*Collected data entries*
__________________________________________________

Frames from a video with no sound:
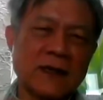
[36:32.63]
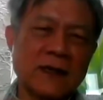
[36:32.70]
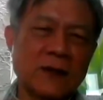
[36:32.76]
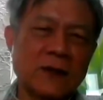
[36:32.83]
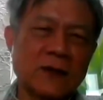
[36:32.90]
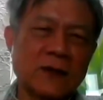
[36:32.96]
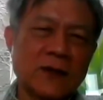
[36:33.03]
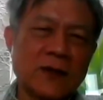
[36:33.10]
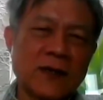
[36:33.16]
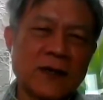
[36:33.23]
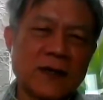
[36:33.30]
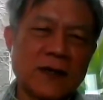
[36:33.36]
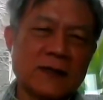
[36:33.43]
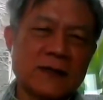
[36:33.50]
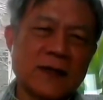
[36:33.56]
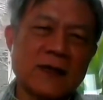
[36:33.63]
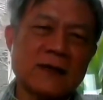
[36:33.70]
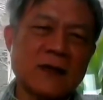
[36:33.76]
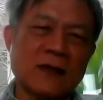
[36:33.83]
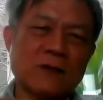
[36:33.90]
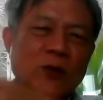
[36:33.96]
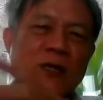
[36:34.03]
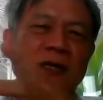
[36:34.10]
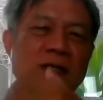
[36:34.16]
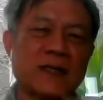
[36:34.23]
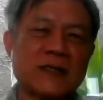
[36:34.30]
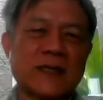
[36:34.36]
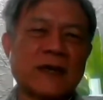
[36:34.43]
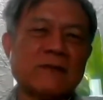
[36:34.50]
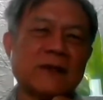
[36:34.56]
and really
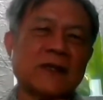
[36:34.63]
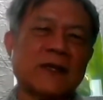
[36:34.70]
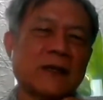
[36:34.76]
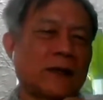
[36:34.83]
discovered that,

__________________________________________________

Output every entry above exactly as written, but omit the pictures.

Frames from a video with no sound:
[36:32.63]
[36:32.70]
[36:32.76]
[36:32.83]
[36:32.90]
[36:32.96]
[36:33.03]
[36:33.10]
[36:33.16]
[36:33.23]
[36:33.30]
[36:33.36]
[36:33.43]
[36:33.50]
[36:33.56]
[36:33.63]
[36:33.70]
[36:33.76]
[36:33.83]
[36:33.90]
[36:33.96]
[36:34.03]
[36:34.10]
[36:34.16]
[36:34.23]
[36:34.30]
[36:34.36]
[36:34.43]
[36:34.50]
[36:34.56]
and really
[36:34.63]
[36:34.70]
[36:34.76]
[36:34.83]
discovered that,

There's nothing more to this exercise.